[Aim of the exercise]
The required output is the exact text of the lines from the line containing "[5:00.47-5:01.47]" through the final line below, inclusive, without pictures.

[Input data]
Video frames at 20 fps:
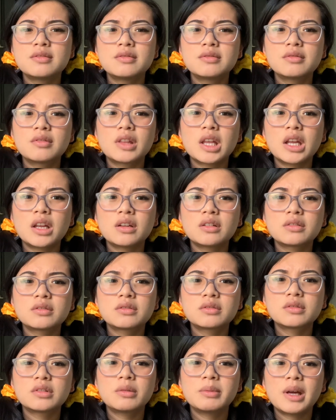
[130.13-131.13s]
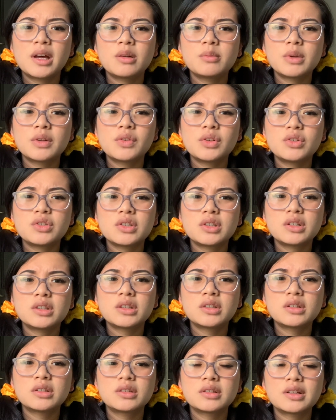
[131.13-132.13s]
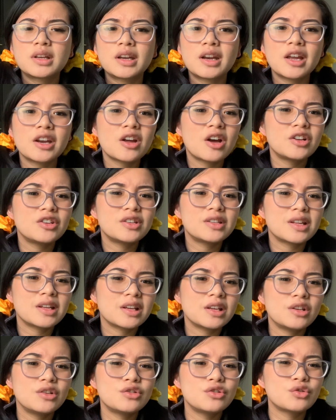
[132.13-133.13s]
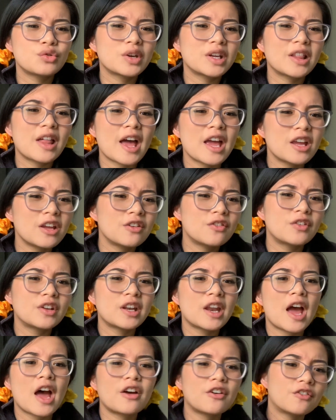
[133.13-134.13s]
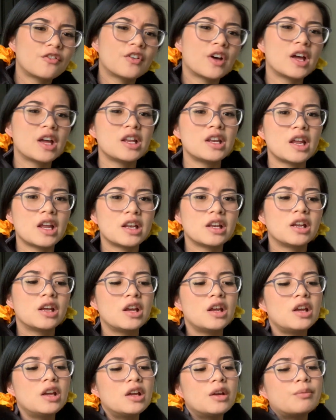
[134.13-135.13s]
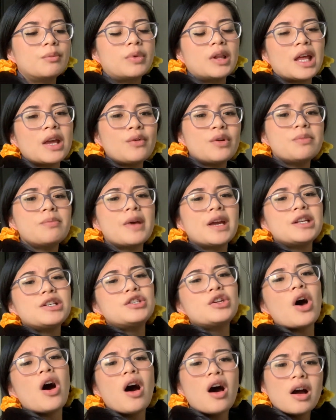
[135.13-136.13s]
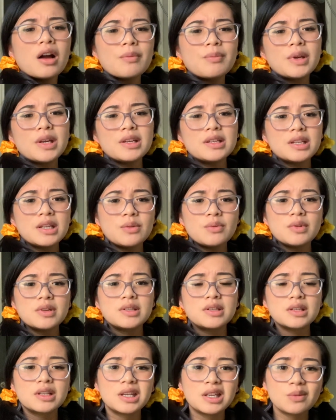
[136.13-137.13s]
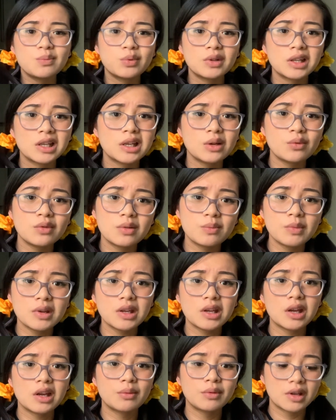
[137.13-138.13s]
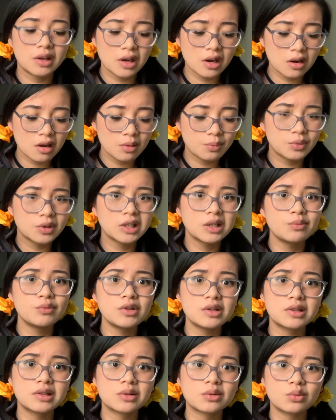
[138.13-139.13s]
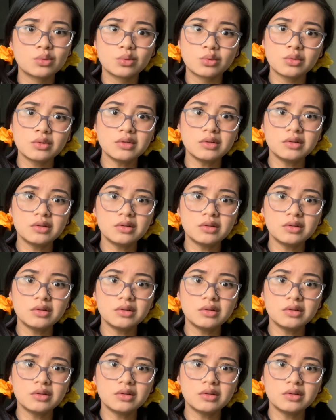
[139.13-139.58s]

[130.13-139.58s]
think about my future? Can I not just like enjoy life and have fun and play with my dog because he wants to keep playing with me? And can I not bring him to school?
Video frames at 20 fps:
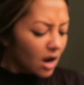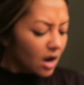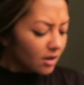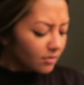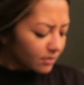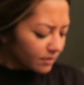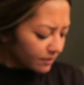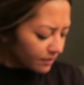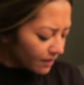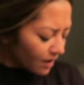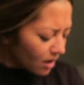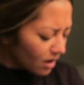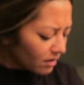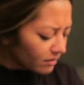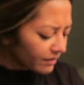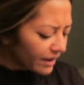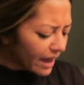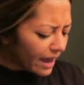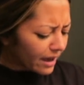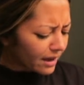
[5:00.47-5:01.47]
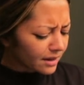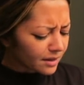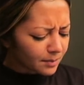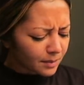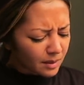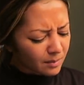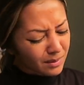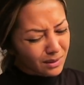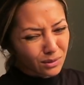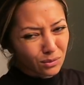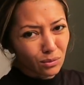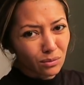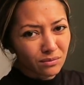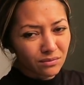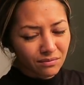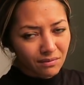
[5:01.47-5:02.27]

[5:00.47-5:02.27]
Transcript: on Revolve and maybe Gold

[The completed task]
[5:00.47-5:01.47]
[5:01.47-5:02.27]

[5:00.47-5:02.27]
Transcript: on Revolve and maybe Gold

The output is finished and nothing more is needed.